Windsor Road a bad choice for fixing up pedestrian walkways

Re: Cyclist miffed by conditions on Midland Road (Letters, Sept. 27)

Like the writer of this letter, one can only view with great envy the sidewalk improvements underway on bucolic Windsor Road, a quiet, treed street in south Oak Bay with an eight-foot grass verge separating the sidewalk from the road.

It raises questions about how road and sidewalk improvements are prioritized.

Ask someone in north Oak Bay and the answer will likely be that south Oak Bay is always well looked after.

How could any right-thinking analysis conclude that replacing a sidewalk on a quiet street is a higher priority than fixing the existing sidewalk disgrace on one of our busiest roads?

The north part of Henderson Road is an interurban arterial road, driven on by approximately 10,000 vehicles daily. One study rated it the least walkable in the Capital Region.

It is a corridor used by area residents, students and employees of the University of Victoria, Camosun College, Uplands school, Henderson Recreation Centre and others.  Yet sidewalks are cracked, crumbling and two feet narrower than the minimum safe width set by the Transportation Association of Canada. Two people cannot walk comfortably abreast on them.

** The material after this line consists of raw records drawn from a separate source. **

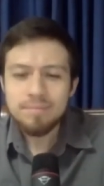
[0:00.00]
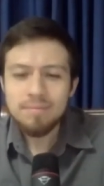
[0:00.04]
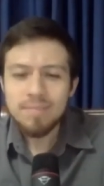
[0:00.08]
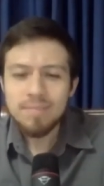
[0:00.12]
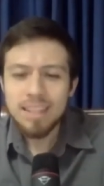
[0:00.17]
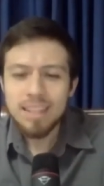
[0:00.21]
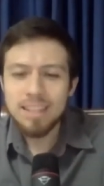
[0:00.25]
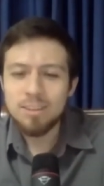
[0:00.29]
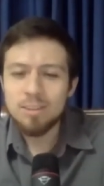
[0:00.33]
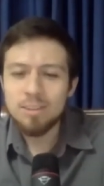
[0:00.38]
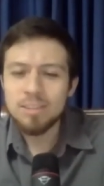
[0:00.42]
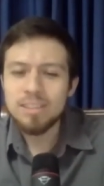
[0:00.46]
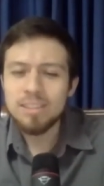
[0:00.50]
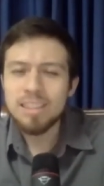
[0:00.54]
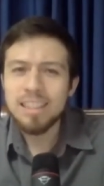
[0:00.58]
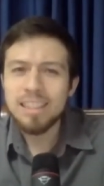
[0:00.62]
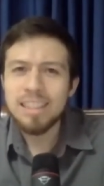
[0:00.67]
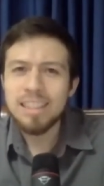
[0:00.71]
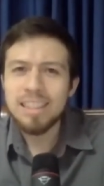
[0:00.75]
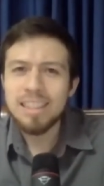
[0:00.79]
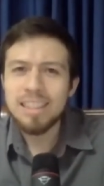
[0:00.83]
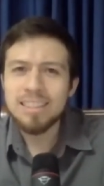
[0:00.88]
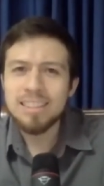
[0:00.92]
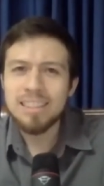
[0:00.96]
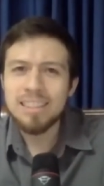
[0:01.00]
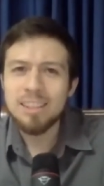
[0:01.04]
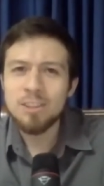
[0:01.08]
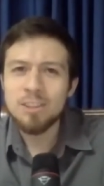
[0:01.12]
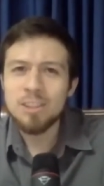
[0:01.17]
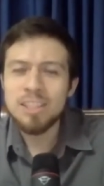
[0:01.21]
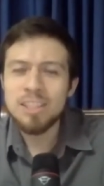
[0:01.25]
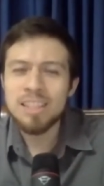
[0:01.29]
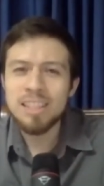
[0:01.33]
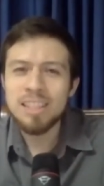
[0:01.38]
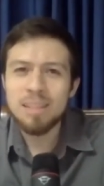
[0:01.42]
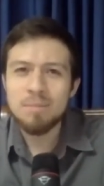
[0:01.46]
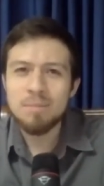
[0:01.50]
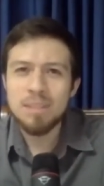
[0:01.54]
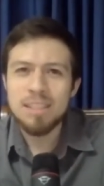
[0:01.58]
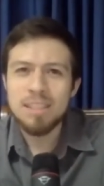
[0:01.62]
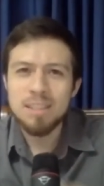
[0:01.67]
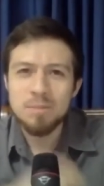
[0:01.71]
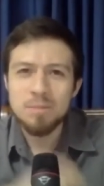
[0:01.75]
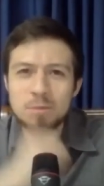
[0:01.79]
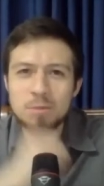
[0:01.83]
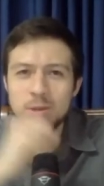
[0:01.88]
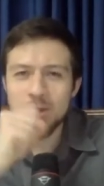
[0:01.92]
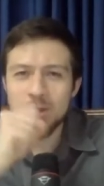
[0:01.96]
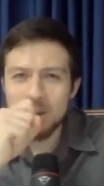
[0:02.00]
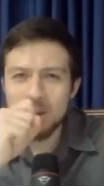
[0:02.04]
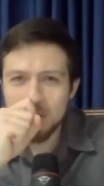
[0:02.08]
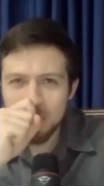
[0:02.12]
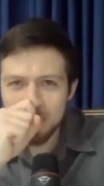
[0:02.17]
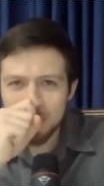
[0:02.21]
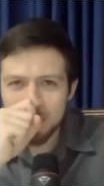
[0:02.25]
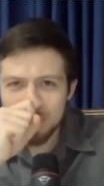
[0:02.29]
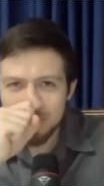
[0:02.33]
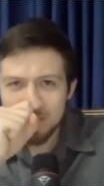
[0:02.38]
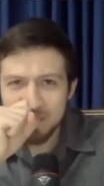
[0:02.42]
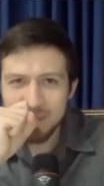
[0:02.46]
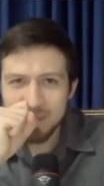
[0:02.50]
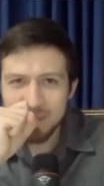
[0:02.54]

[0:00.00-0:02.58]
Entonces, en esa noche del matrimonio,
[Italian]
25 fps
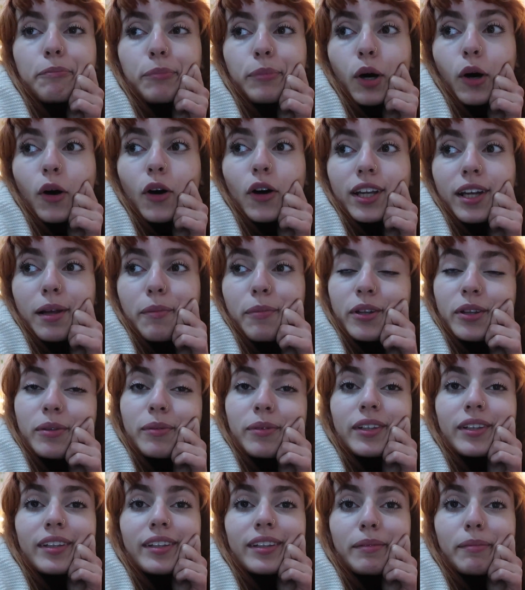poi la
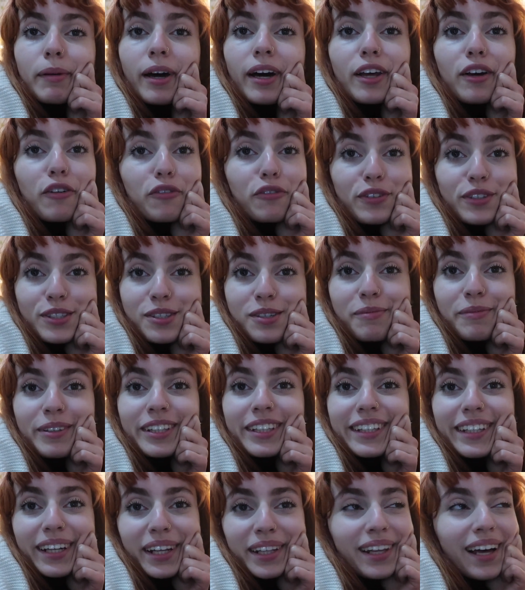prossima settimana è
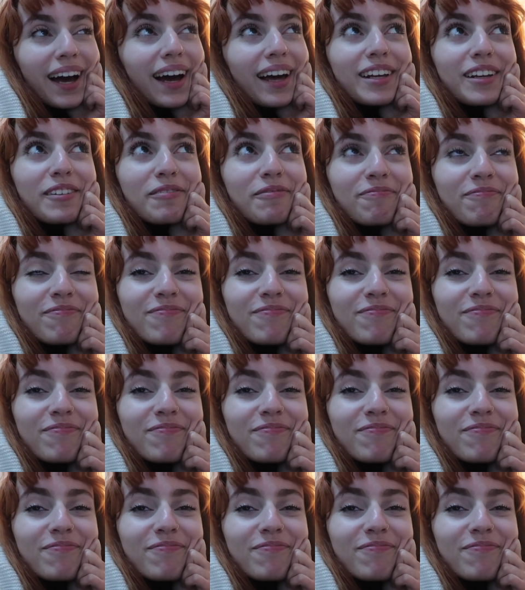ufficialmente Natale.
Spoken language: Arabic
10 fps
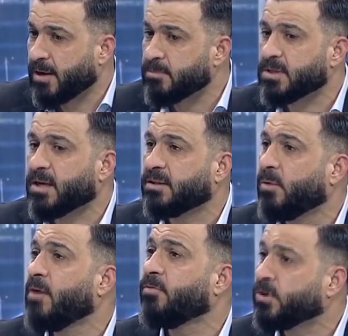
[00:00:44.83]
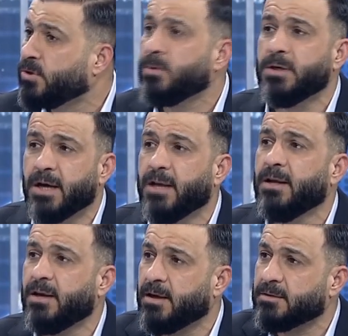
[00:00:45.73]
هم صار توافق دولي
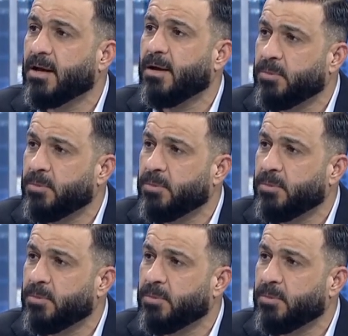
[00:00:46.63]
على اعطاء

In 1996, Oak Bay’s official community plan identified fixing the corridor as a top priority. Five years ago the municipality of Oak Bay was presented with a report that outlined the many transportation deficiencies of the busy thoroughfare.

Recently I was made aware of a disabled resident who cannot use his vital transport on the north Henderson sidewalk in some spots and must travel on the road.

So far, there has been no action taken to fix the sidewalks. Perhaps there is merit in a municipal auditor-general who will perform value-for-money audits of spending priorities and provide ratepayers with rational assessments of project prioritization and decision-making at council.